• [How to complete this task]: Below are the records; copy each line in which "from" can be found.

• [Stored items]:

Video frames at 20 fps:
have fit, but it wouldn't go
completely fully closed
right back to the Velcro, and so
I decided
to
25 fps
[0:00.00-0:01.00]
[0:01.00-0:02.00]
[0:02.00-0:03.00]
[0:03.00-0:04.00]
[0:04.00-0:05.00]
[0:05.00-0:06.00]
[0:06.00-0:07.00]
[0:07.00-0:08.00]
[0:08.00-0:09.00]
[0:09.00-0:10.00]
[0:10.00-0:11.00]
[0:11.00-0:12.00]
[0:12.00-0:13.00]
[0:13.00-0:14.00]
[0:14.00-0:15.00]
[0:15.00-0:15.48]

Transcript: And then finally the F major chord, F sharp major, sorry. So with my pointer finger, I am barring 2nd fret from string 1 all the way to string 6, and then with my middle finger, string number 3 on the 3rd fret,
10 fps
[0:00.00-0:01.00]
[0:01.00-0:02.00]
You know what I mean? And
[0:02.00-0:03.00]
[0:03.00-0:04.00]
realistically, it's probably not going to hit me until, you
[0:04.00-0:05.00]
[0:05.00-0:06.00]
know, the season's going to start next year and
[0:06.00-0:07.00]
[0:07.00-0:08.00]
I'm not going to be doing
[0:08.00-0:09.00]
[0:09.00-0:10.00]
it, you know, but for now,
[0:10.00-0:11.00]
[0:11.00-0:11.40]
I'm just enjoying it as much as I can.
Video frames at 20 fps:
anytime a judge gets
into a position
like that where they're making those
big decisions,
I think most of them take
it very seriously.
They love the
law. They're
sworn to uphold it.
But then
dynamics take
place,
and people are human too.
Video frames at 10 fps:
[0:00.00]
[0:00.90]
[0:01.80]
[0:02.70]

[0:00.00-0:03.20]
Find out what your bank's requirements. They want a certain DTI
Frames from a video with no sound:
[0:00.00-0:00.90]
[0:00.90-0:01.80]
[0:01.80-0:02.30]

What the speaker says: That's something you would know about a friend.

• [Exercise output]:
Transcript: And then finally the F major chord, F sharp major, sorry. So with my pointer finger, I am barring 2nd fret from string 1 all the way to string 6, and then with my middle finger, string number 3 on the 3rd fret,
Frames from a video with no sound:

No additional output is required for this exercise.